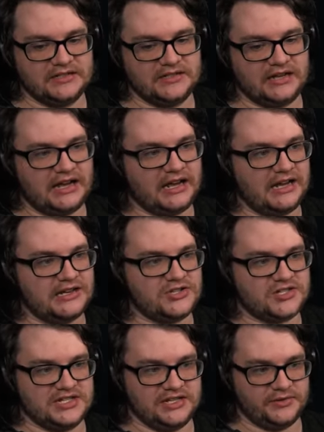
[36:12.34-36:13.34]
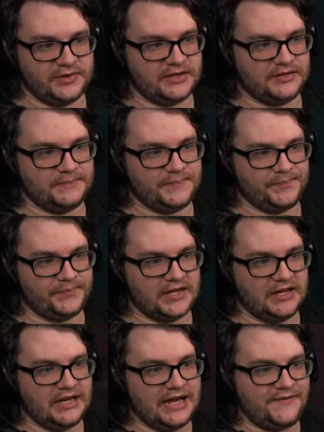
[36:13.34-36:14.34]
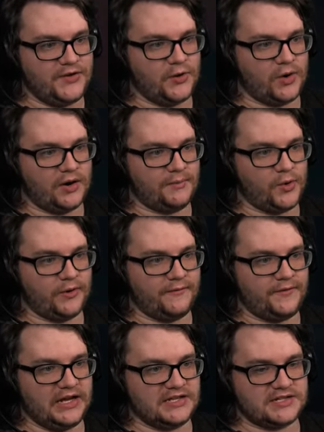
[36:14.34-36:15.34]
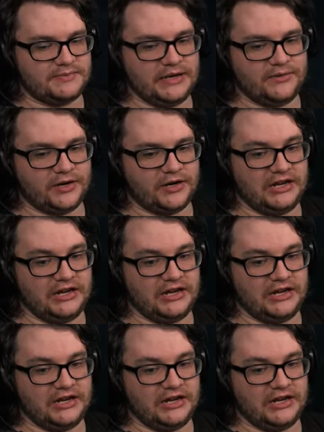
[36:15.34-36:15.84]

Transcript: and just deal with him. If you are a more advanced speedrunner,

- [Exercise prompt]
Restate the listing word for word, pictures excluded.

- [Reply to the task]
[36:12.34-36:13.34]
[36:13.34-36:14.34]
[36:14.34-36:15.34]
[36:15.34-36:15.84]

Transcript: and just deal with him. If you are a more advanced speedrunner,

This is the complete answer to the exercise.